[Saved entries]
=== Section Start ===

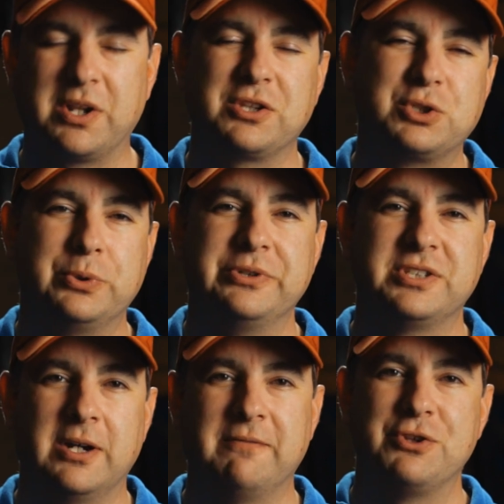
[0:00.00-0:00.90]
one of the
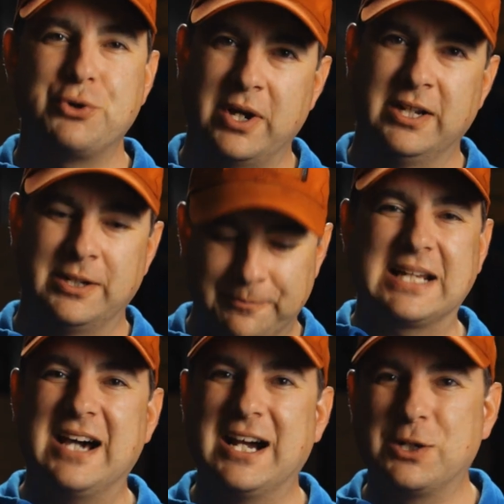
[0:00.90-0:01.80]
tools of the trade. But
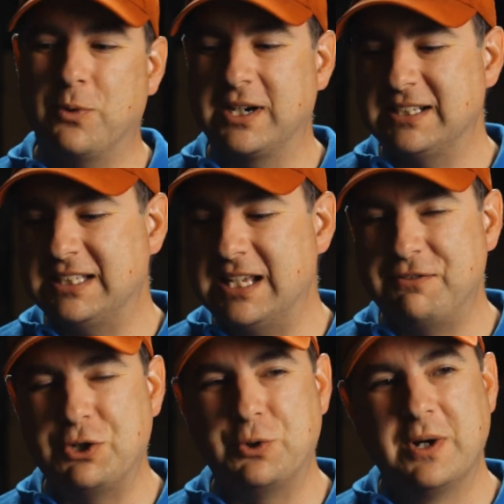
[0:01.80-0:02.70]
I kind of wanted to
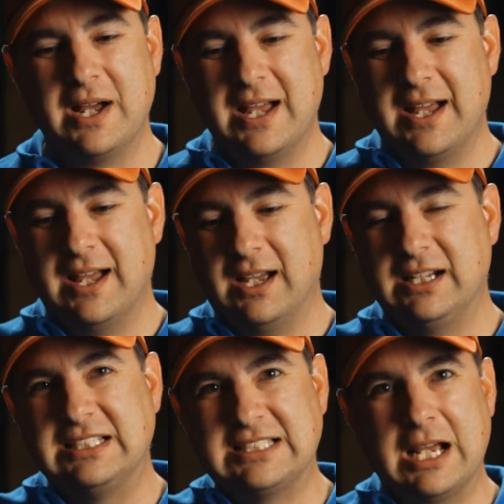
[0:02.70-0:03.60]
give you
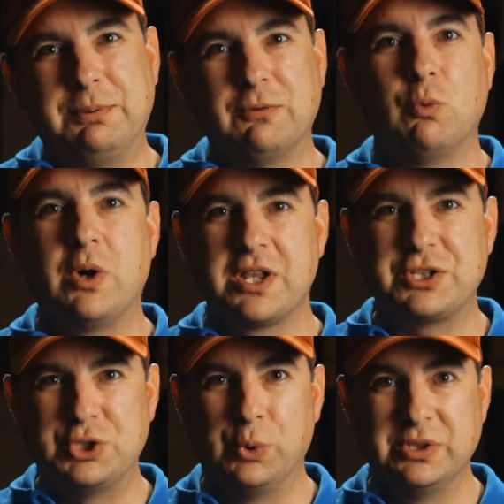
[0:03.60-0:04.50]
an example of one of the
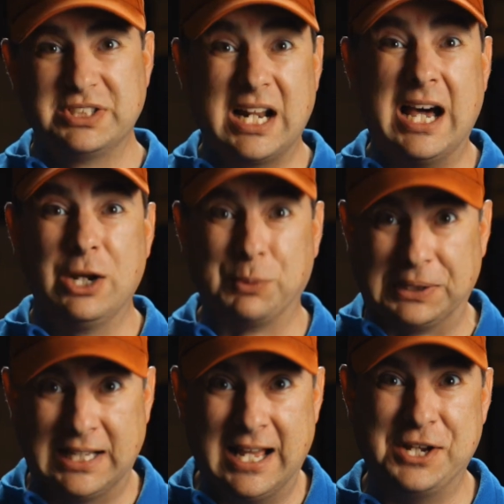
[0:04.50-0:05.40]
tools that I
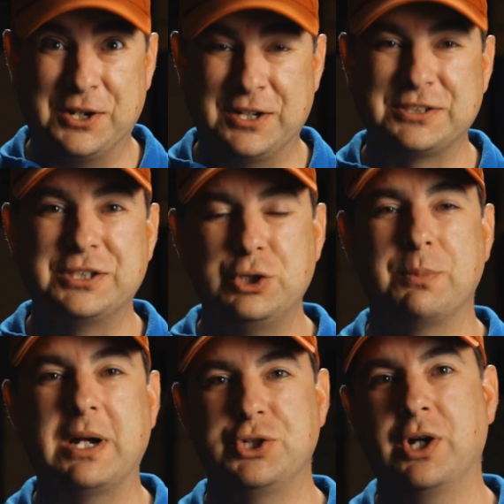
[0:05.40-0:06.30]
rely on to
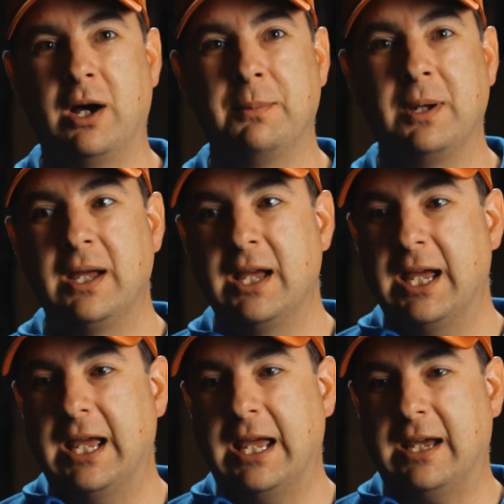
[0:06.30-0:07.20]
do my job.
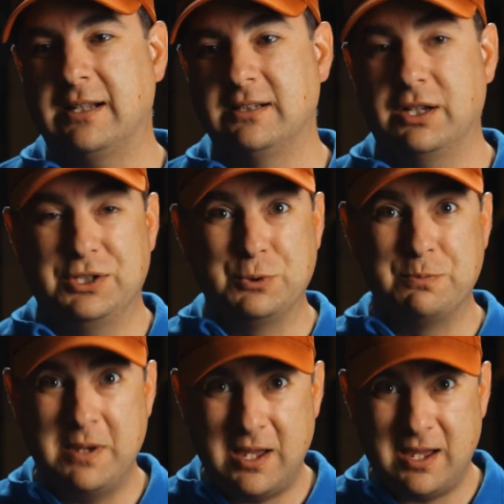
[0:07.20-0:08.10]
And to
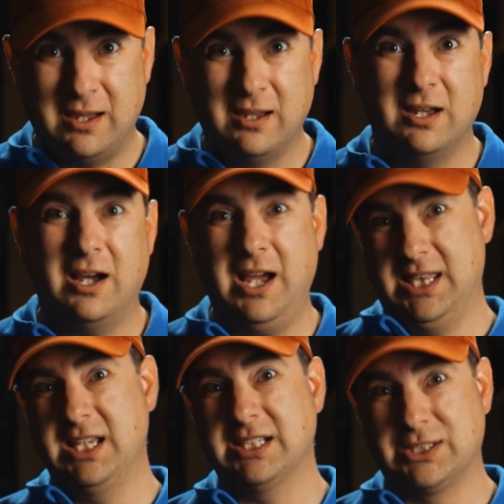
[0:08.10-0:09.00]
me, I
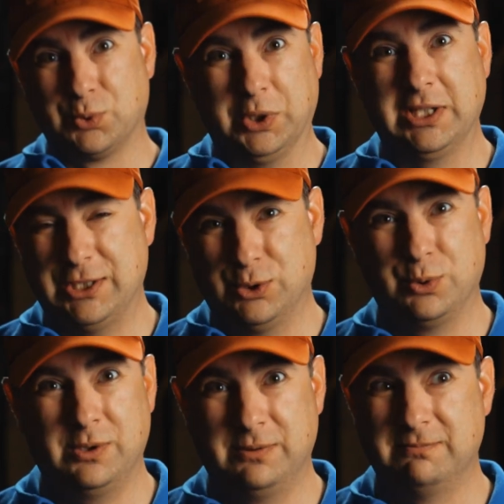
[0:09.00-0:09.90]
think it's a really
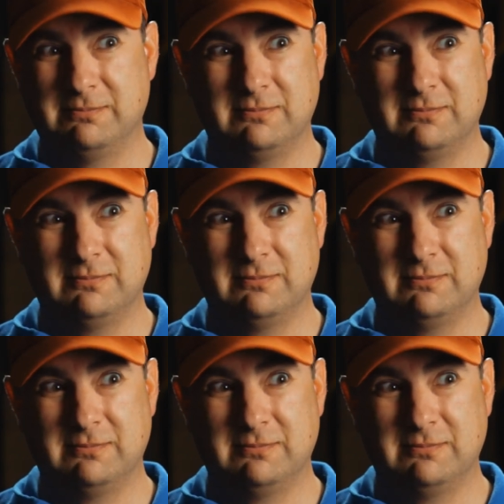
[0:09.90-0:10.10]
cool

=== Section End ===

- Task goal
Reproduce every line above exactly, pictures excluded.

- Exercise solution
[0:00.00-0:00.90]
one of the
[0:00.90-0:01.80]
tools of the trade. But
[0:01.80-0:02.70]
I kind of wanted to
[0:02.70-0:03.60]
give you
[0:03.60-0:04.50]
an example of one of the
[0:04.50-0:05.40]
tools that I
[0:05.40-0:06.30]
rely on to
[0:06.30-0:07.20]
do my job.
[0:07.20-0:08.10]
And to
[0:08.10-0:09.00]
me, I
[0:09.00-0:09.90]
think it's a really
[0:09.90-0:10.10]
cool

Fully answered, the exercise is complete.